▸ **Work task**: Copy the records word for word. Pictures do not go in.

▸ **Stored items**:
· · · · ·

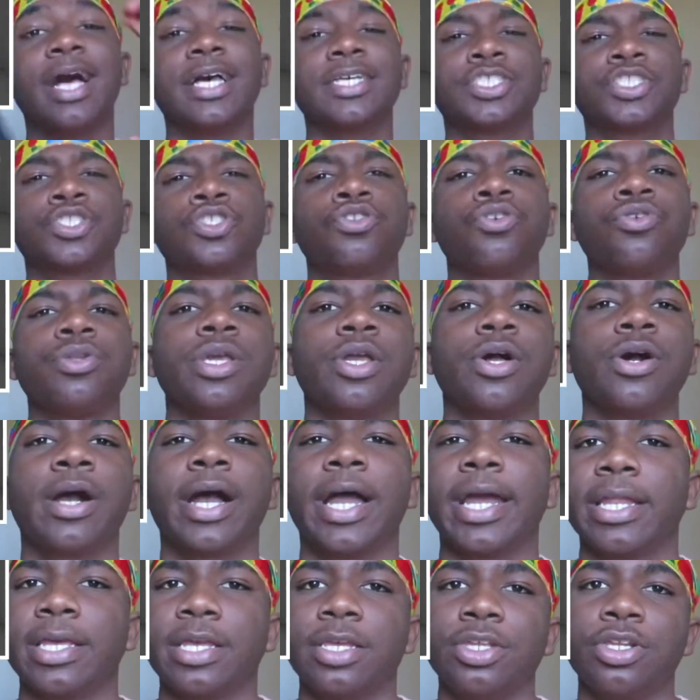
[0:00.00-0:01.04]
studio
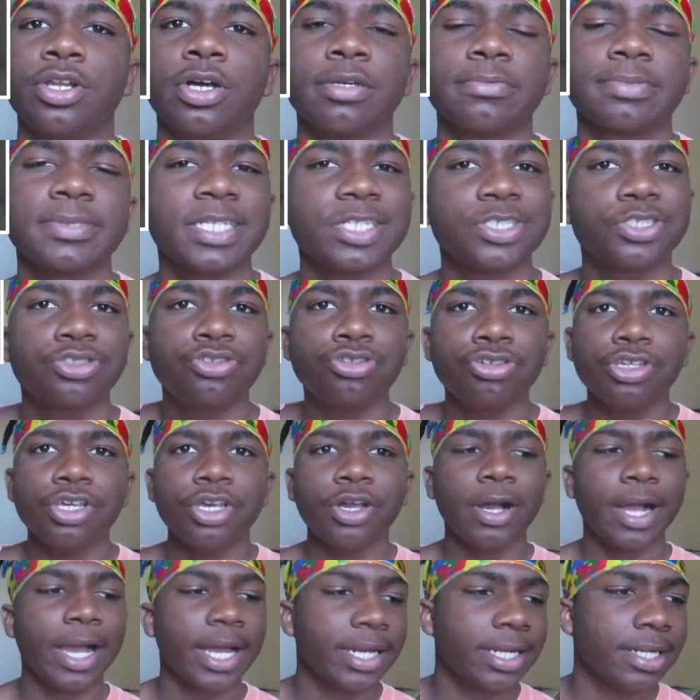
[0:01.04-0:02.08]
lighting, you know what I'm saying?
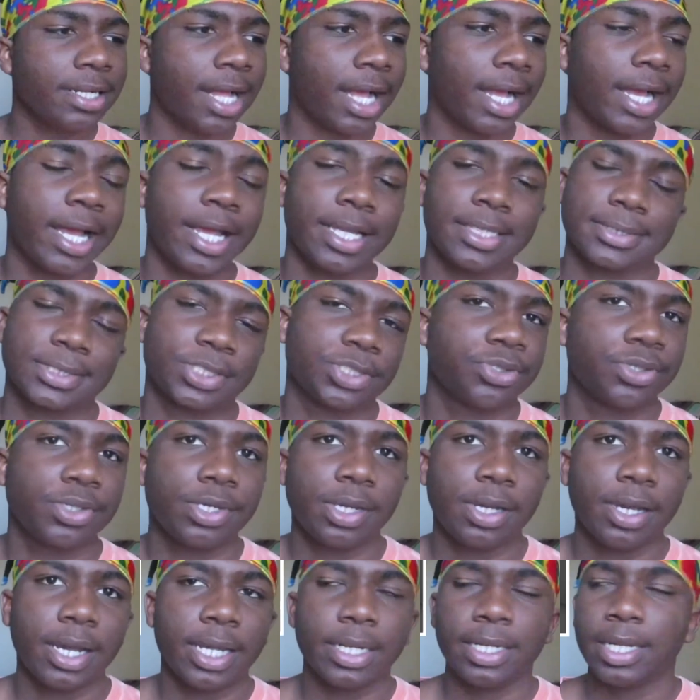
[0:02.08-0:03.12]
Studio lighting, I got
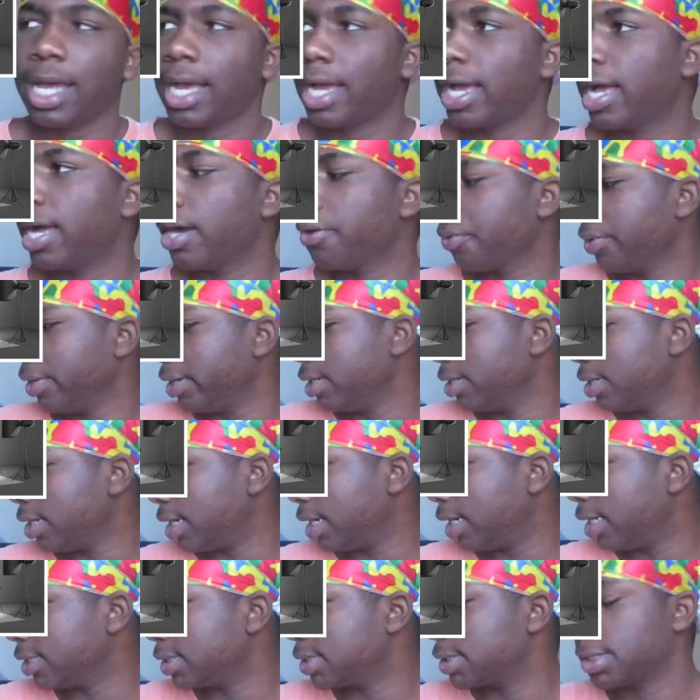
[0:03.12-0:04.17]
studio lighting. I got ring
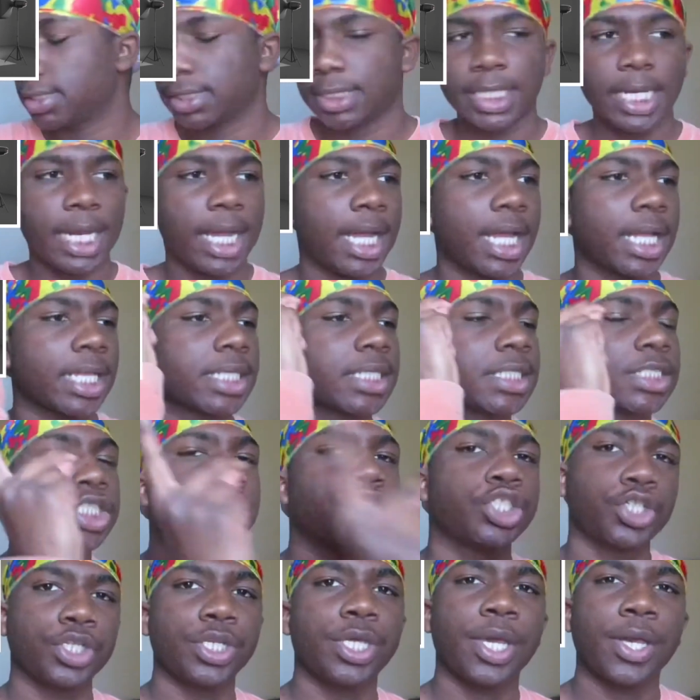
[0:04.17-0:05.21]
lights, then I got the
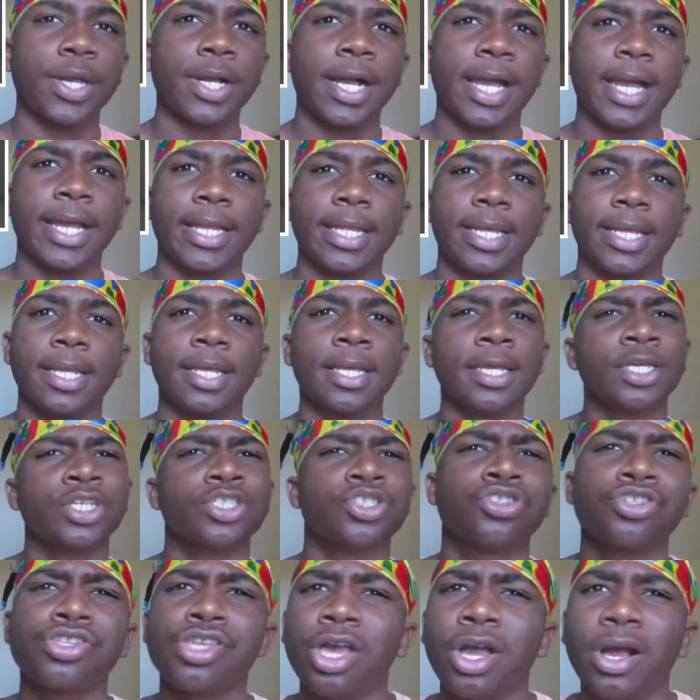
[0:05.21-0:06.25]
studio lighting.
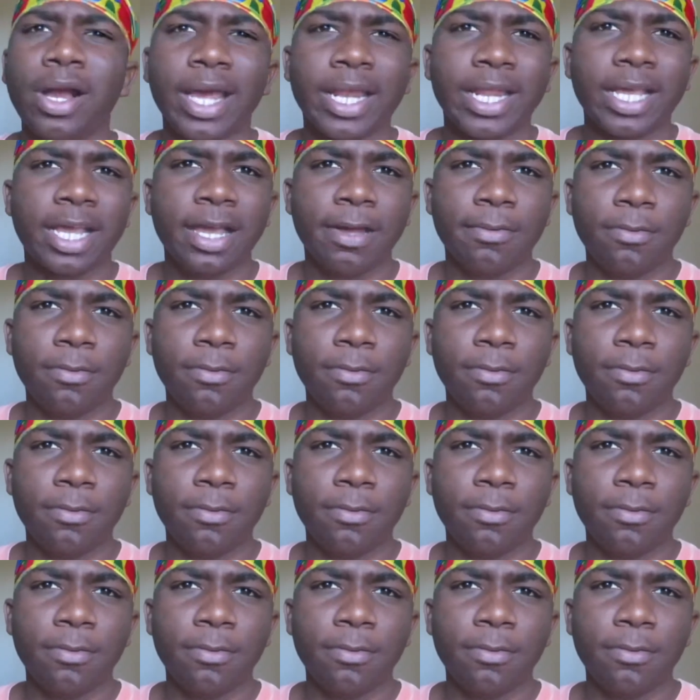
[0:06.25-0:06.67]
Studio lighting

· · · · ·

▸ **The completed task**:
[0:00.00-0:01.04]
studio
[0:01.04-0:02.08]
lighting, you know what I'm saying?
[0:02.08-0:03.12]
Studio lighting, I got
[0:03.12-0:04.17]
studio lighting. I got ring
[0:04.17-0:05.21]
lights, then I got the
[0:05.21-0:06.25]
studio lighting.
[0:06.25-0:06.67]
Studio lighting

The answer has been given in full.